Sdoganato anche il binomio uomo-vino perché a consumarlo sono anche il 39,3% delle donne. Bere il vino è ormai quasi un rito nell’apericena durante la quale vengono consumati soprattutto vini freschi e bollicine. L’aperitivo, anno dopo anno, sta diventando sempre più un rito che unisce tuta Italia da nord a sud, caratterizzato da una sempre maggiore ricerca della qualità. A testimoniarlo le 7.300 enoteche aperte in Italia dove è possibile scegliere fra 332 vini a denominazione di origine controllata (Doc), 73 a denominazione di origine controllata e garantita (Docg) e 118 a indicazione geografica tipica (Igt).

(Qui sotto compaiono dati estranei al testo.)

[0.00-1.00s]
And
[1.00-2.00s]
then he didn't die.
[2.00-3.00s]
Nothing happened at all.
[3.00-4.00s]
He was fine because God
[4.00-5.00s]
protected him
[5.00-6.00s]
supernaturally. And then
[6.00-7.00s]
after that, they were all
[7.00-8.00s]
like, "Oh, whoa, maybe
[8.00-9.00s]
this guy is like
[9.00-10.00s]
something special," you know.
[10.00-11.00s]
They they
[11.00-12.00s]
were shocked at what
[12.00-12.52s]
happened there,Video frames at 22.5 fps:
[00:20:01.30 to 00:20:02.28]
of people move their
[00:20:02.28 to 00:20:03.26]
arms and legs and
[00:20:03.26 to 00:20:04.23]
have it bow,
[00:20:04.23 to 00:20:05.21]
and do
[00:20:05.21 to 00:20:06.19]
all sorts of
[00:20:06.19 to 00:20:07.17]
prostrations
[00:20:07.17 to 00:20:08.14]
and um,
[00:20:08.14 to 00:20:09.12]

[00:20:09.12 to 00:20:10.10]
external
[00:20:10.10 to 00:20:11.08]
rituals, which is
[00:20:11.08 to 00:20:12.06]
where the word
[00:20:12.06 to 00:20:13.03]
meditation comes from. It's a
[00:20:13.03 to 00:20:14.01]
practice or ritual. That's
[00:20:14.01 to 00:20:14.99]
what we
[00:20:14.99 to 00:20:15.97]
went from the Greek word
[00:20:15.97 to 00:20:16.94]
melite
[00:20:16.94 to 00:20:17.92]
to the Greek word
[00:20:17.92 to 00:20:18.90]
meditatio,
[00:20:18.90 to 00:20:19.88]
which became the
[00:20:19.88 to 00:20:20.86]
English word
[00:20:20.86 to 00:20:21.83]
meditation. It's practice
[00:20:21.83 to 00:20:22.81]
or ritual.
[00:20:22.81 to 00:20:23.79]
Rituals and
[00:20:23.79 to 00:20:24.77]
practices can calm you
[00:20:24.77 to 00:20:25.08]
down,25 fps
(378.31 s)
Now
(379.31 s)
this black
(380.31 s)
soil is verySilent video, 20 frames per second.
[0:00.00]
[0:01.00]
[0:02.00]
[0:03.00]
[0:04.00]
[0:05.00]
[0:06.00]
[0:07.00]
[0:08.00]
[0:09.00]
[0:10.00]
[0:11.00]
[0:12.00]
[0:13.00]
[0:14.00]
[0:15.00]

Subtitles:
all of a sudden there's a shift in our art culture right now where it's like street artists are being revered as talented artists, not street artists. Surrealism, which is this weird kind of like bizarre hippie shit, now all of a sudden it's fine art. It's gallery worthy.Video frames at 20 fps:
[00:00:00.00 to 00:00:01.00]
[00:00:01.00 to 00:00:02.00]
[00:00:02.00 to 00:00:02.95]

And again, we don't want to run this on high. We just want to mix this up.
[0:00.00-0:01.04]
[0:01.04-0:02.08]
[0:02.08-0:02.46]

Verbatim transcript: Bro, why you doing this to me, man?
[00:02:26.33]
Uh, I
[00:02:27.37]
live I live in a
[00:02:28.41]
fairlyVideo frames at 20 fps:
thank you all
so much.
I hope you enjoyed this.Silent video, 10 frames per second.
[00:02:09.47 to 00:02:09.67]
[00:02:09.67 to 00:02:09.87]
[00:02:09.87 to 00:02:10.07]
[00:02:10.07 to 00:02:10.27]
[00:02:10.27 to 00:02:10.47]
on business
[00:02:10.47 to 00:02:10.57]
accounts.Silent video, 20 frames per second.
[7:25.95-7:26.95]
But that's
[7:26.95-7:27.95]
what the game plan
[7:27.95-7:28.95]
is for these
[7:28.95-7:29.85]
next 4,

In crescita anche il numero di iscritti ai corsi per sommelier e sono oltre 16 milioni gli italiani che partecipano a eventi, sagre, feste locali legate al mondo enologico.

Il vino italiano è sempre più apprezzato anche oltre confine: – in particolare in cima alla classifica l’Inghilterra seguita da Stati Uniti e Germania.